Well done, you’ve got through Blue Monday, the most
depressing day of the year. Although a term probably conjured up by
pseudoscientists, it’s got to be there or there abouts. Of all the Januarys I
can remember, this has probably been the soggiest and dankest. My grandmother
might say that this month thus far has been somewhat “dreek”, which is Scottish
for, erm, soggy and dank. Granny is Scottish, so therefore at the end of a week
that started so miserably, she can look forward to celebrating Burns Night,
which is tomorrow. And what a celebration it is. To sit down on a damp evening
around a table and tuck into smashed up sheep guts steamed inside a cow’s
bottom will surely brighten the heaviest of hearts.

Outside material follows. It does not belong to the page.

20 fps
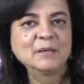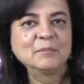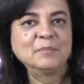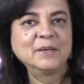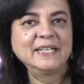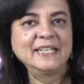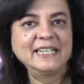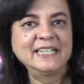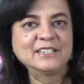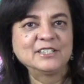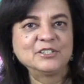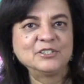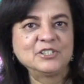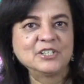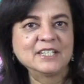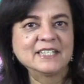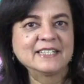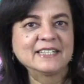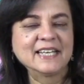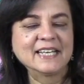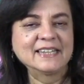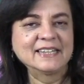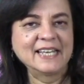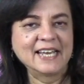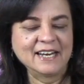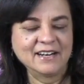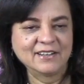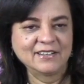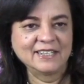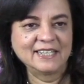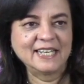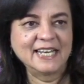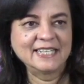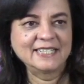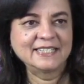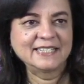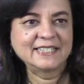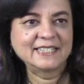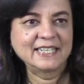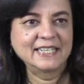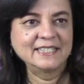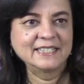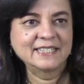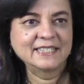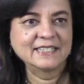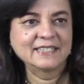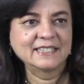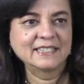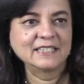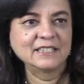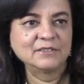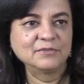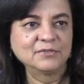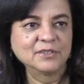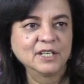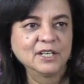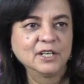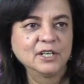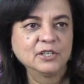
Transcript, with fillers: but it's just that they are less sensitive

I don’t actually mind a bit of haggis, or as dear old Rabbie
called it, “Great chieftan o’ the puddin’ race!”. I enjoy its peppery feral
flavour, the way it fills your kitchen with the smell of wet dog as it steams.
I like the dour, dry accompaniments of bashit neeps and champit tatties, but
probably only because a quarter of me is resolutely north of Hadrian’s Wall.
Look, if Alex Salmond gets his way in 2014, the Scottish Food Marketing Board
will have to fight their own battles, and this time next year I can focus on
something else more perky.
Like blood oranges. If ever there’s something to kick
January up its wet bum a Sicilian blood orange does the job. Wrapped neatly in
fancy tissue paper, they even look cheerful before you get them home from the
shop. I cut into one the other day and Beatrice, my eldest daughter exclaimed,
“Look Daddy, magic orange!”. And how right she was.